Early yesterday, Otto Reich was an angry man.
While serving as undersecretary of state for the Western Hemisphere — an area stretching from Canada to Argentina — Reich had been a principal go-between between the U.S. government and the Brazilian presidential candidate Lula da Silva, even before the Brazilian elections.
Reich’s surprise was a response to critical reviews of the book Eighteen Days by Matias Spektor, which recounts efforts of then-president Fernando Henrique Cardoso to convince Bush Jr. and Wall Street financiers that Lula was not an incendiary figure.
Reich and other Brazilian sources were interviewed by Spektor.
It is even possible that the president of the Central Bank during this period had worked with the FMI and Wall Street. But FHC –President Fernando Henrique Cardoso — had practically zero influence on relations between Lula and the Bush government.
Spektor is a professor at the Getúlio Vargas Foundation. Easily googleable.
This was surprising because of the unusual circumstances: one president negotiating support for a political or ideological opponent. Surprising, too, that Brazil had little influence over palace politics under Bush. As Reich told his confidant, “FHC had too little political capital with the Bush administration to waste on spend on targeting Lula.”
Cardoso had always been on the side of Bill Clinton and the Democratic Party. Likewise, the major concerns of the Bush regime were Clinton and intellectuals viewed as left-wing.
The first contact with the Lula presidential campaign in June 2002 — months before the results of the election — took place at the home of a businessman friend of Reich’s. This turned out to be the same day as the formal meeting, which ran from 1:00 p.m. to 7:00 p.m.
On hand for the U.S. side was ambassador Dona Hrinak and São Paulo Consul Patrick Duddy. The meeting, it is worth noting, helped the career of Duddy, who was later named Sub-Secretary for the Southern Cone and then Ambassador to Venezuela — where she was the latest in a series of incidents leading to the expulsion of diplomats by Chávez.
On the Brazilian side was the once and future Minister of the Casa Civil — roughly, chief of staff — José Dirceu. Dirceu promised that Lula would fully respect all international and financial obligations of the Brazilian government, demonstrating that there no leftward turn was possible. This made Lula an important interlocutor with the U.S.
Reich returned to the U.S. with a different perception of Lula. He told Bush that Lula was neither a populist or communist. He had none of the intellectual background but represented the typical “self-made man” — the cornerstone of the American dream. Bush was soon persuaded by this reputation and not long after invited Lula to spend several days in the U.S., where Lula received the kind of friendly familiarity that not even Cardoso had received from Clinton during his state visit.

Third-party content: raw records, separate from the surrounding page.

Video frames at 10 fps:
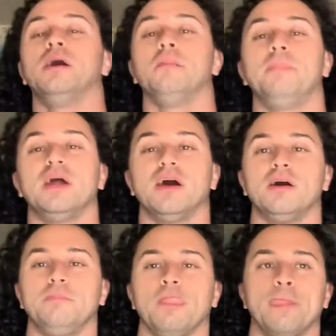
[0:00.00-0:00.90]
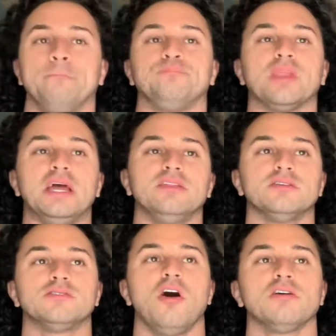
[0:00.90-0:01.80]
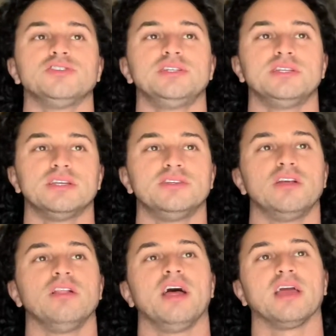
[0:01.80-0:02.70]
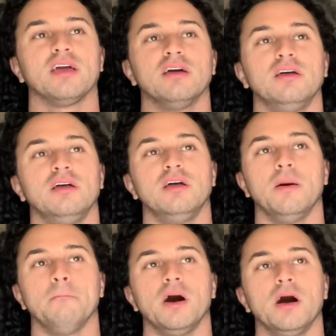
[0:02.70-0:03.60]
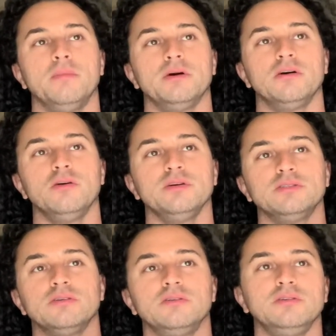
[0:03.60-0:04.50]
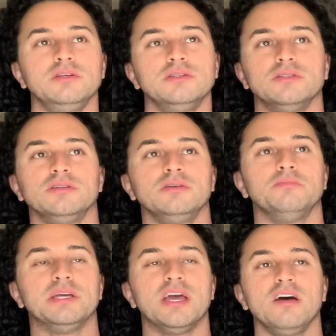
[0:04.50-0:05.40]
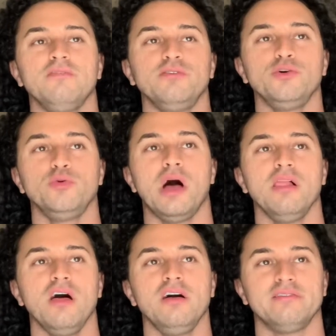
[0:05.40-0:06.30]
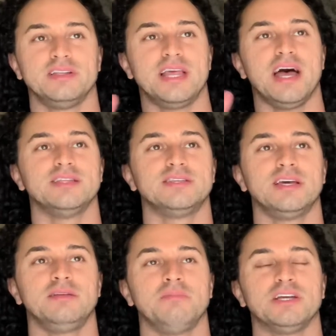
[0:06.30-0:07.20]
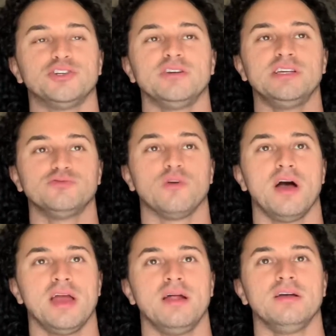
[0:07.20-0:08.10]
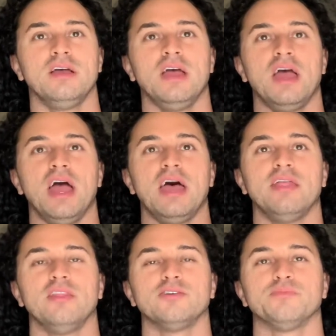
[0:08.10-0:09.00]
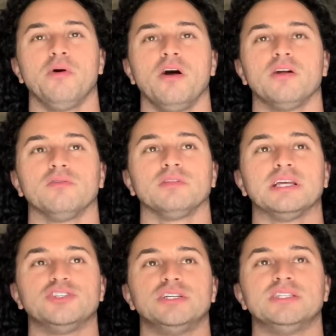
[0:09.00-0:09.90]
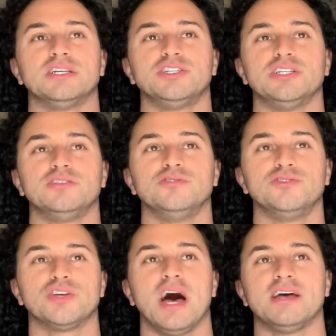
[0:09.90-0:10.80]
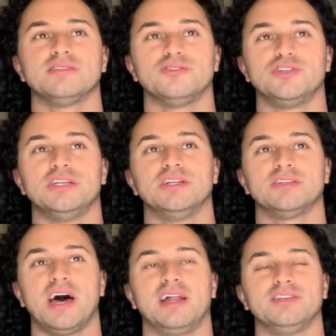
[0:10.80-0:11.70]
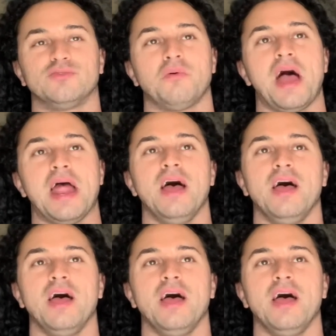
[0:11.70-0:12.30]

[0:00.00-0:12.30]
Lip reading: But in the song, she says, you know, like, mama always told me to be careful who I love, and dad said to make sure he's right. And there's a part that she says she's too shy, so she decided to write.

A second meeting took place in November 2002, attended by Otto, Bill, Lula, Aluizio Mercadante and Antonio Palocci. On December 10 Lula visited Washington before he was even sworn in — a highly unusual gestures.
As meetings were held between Workers Party — PT — leaders and Otto Reich began, the Brazilian ambassador in Washington, Rubens Barbosa, was trying to sell the U.S. government that Lula had no chance of victory and that the U.S. should go all in for José Serra, in whose government he, Rubens Barbosa, would be the chancellor.
Serra, Barbosa and even FHC were clearly unaware of Reich’s secret talks with the PT leadership. This belies the version of the story of Cardoso’s role in these diplomatic gambits.
Reich met again with Lula and Dirceu at the presidential residence in March 2003. At this meeting, a trip to Washington was planned for Zé Dirceu, who met with the U.S. Secretary of State Condaleezza Rice. A state dinner for 24 was held, including influential bank presidents. The dinner was offered by Washington Post heiress Donna Graham. Foi o melhor período nas relações entre Estados Unidos e o Brasil.
After leaving the government, Otto Reich would return to Brazil to represent the Bush family, which has an interest in sugarcane ethanol.
Dirceu, meanwhile, would remain the preferred go-between between Foggy Bottom and Itamaraty.
In her visit to Brazil, Condoleeza made a point of scheduling a luncheon with Dirceu. Dirceu was in Venezuela and received the invitation at 7:00 a.m. He arrived on time thanks to Chavéz’s jet. Donna Graham became a frequent visitor to the office set up by Dilma to coordinate her transmission. She later left the government.
When Dirceu left the stage, the most reliable channel between the t wo governments was lost, an episode which State “lamented.”
Critical reviews of the book may tend to exaggerate the role of Cardoso, or it may be that it was Cardoso who exaggerated when he spoke of his supposed influence with the Bush regime.
In any event, Reich and his colleagues are waiting to read the book in its final version — it has not yet dropped — before commenting.
I am always impressed by efforts to shoehorn the political landscape into a Red State | Blue State divide and conquer scenario, shaped by advice by consultants like — for instance — Movements.Org.